=== EXERCISE ===
Restate all of the following data exactly, keeping any images out of the copy.

=== Saved entries ===
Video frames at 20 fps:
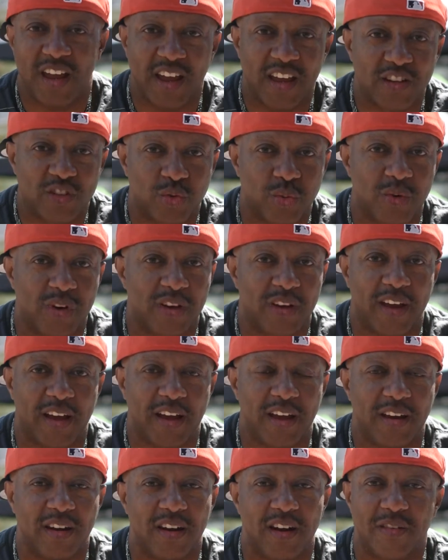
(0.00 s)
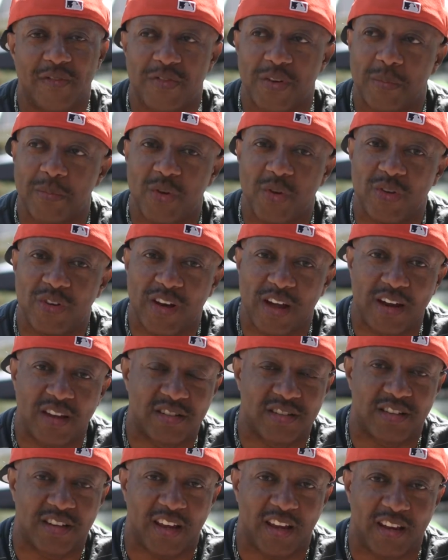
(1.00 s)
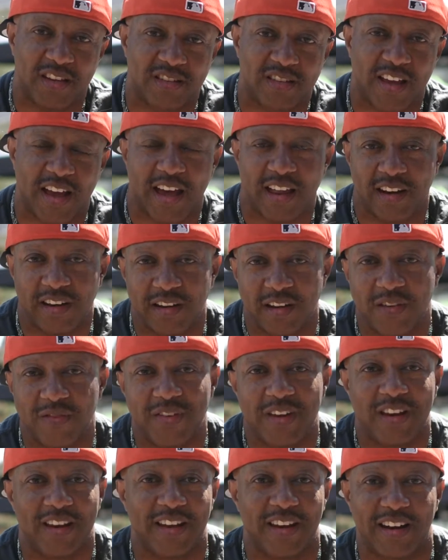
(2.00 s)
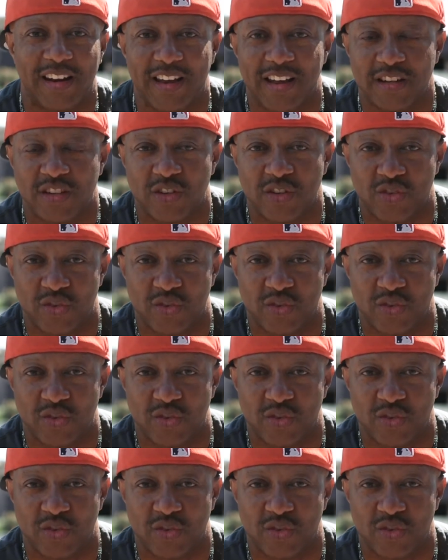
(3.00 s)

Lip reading: Antoine Knight. I'm from the United States. I live in Atlanta,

=== RESULT ===
Video frames at 20 fps:
(0.00 s)
(1.00 s)
(2.00 s)
(3.00 s)

Lip reading: Antoine Knight. I'm from the United States. I live in Atlanta,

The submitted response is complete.